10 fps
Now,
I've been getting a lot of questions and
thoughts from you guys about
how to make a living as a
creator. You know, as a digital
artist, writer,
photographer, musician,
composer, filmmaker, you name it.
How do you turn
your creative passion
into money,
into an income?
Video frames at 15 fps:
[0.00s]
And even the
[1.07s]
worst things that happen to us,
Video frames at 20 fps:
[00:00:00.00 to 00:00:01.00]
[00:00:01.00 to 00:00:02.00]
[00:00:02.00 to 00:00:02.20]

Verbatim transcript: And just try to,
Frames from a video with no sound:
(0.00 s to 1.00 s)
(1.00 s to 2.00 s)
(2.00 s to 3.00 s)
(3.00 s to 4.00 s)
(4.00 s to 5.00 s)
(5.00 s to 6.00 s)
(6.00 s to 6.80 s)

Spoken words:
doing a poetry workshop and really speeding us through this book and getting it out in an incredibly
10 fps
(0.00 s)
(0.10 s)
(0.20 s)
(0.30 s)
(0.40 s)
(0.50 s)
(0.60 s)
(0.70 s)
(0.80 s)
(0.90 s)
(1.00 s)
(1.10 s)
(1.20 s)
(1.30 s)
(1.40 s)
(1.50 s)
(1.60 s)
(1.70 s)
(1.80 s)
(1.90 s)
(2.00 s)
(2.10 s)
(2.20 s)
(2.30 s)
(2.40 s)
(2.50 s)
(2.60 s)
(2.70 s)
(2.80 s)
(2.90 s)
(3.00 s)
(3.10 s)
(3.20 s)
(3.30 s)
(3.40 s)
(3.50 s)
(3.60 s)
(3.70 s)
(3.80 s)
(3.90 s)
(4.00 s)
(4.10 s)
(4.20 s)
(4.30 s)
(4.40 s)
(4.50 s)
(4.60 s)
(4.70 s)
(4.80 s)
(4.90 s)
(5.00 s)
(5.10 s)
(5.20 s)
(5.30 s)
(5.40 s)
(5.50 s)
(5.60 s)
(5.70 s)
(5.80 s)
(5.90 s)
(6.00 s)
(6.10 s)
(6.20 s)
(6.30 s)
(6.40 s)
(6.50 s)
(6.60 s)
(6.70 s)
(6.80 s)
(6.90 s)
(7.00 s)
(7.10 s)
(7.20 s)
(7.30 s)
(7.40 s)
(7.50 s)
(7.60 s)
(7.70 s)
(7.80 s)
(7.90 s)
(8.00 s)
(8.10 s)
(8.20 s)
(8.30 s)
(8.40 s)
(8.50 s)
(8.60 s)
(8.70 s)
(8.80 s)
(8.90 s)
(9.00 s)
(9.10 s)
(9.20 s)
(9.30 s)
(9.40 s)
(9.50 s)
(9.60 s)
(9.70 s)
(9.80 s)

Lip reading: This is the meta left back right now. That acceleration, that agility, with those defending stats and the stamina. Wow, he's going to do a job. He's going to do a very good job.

------------------------------------------------

▸ TASK PROMPT
Copy every entry exactly. Leave nothing out.

▸ ANSWER TO THE EXERCISE
10 fps
Now,
I've been getting a lot of questions and
thoughts from you guys about
how to make a living as a
creator. You know, as a digital
artist, writer,
photographer, musician,
composer, filmmaker, you name it.
How do you turn
your creative passion
into money,
into an income?
Video frames at 15 fps:
[0.00s]
And even the
[1.07s]
worst things that happen to us,
Video frames at 20 fps:
[00:00:00.00 to 00:00:01.00]
[00:00:01.00 to 00:00:02.00]
[00:00:02.00 to 00:00:02.20]

Verbatim transcript: And just try to,
Frames from a video with no sound:
(0.00 s to 1.00 s)
(1.00 s to 2.00 s)
(2.00 s to 3.00 s)
(3.00 s to 4.00 s)
(4.00 s to 5.00 s)
(5.00 s to 6.00 s)
(6.00 s to 6.80 s)

Spoken words:
doing a poetry workshop and really speeding us through this book and getting it out in an incredibly
10 fps
(0.00 s)
(0.10 s)
(0.20 s)
(0.30 s)
(0.40 s)
(0.50 s)
(0.60 s)
(0.70 s)
(0.80 s)
(0.90 s)
(1.00 s)
(1.10 s)
(1.20 s)
(1.30 s)
(1.40 s)
(1.50 s)
(1.60 s)
(1.70 s)
(1.80 s)
(1.90 s)
(2.00 s)
(2.10 s)
(2.20 s)
(2.30 s)
(2.40 s)
(2.50 s)
(2.60 s)
(2.70 s)
(2.80 s)
(2.90 s)
(3.00 s)
(3.10 s)
(3.20 s)
(3.30 s)
(3.40 s)
(3.50 s)
(3.60 s)
(3.70 s)
(3.80 s)
(3.90 s)
(4.00 s)
(4.10 s)
(4.20 s)
(4.30 s)
(4.40 s)
(4.50 s)
(4.60 s)
(4.70 s)
(4.80 s)
(4.90 s)
(5.00 s)
(5.10 s)
(5.20 s)
(5.30 s)
(5.40 s)
(5.50 s)
(5.60 s)
(5.70 s)
(5.80 s)
(5.90 s)
(6.00 s)
(6.10 s)
(6.20 s)
(6.30 s)
(6.40 s)
(6.50 s)
(6.60 s)
(6.70 s)
(6.80 s)
(6.90 s)
(7.00 s)
(7.10 s)
(7.20 s)
(7.30 s)
(7.40 s)
(7.50 s)
(7.60 s)
(7.70 s)
(7.80 s)
(7.90 s)
(8.00 s)
(8.10 s)
(8.20 s)
(8.30 s)
(8.40 s)
(8.50 s)
(8.60 s)
(8.70 s)
(8.80 s)
(8.90 s)
(9.00 s)
(9.10 s)
(9.20 s)
(9.30 s)
(9.40 s)
(9.50 s)
(9.60 s)
(9.70 s)
(9.80 s)

Lip reading: This is the meta left back right now. That acceleration, that agility, with those defending stats and the stamina. Wow, he's going to do a job. He's going to do a very good job.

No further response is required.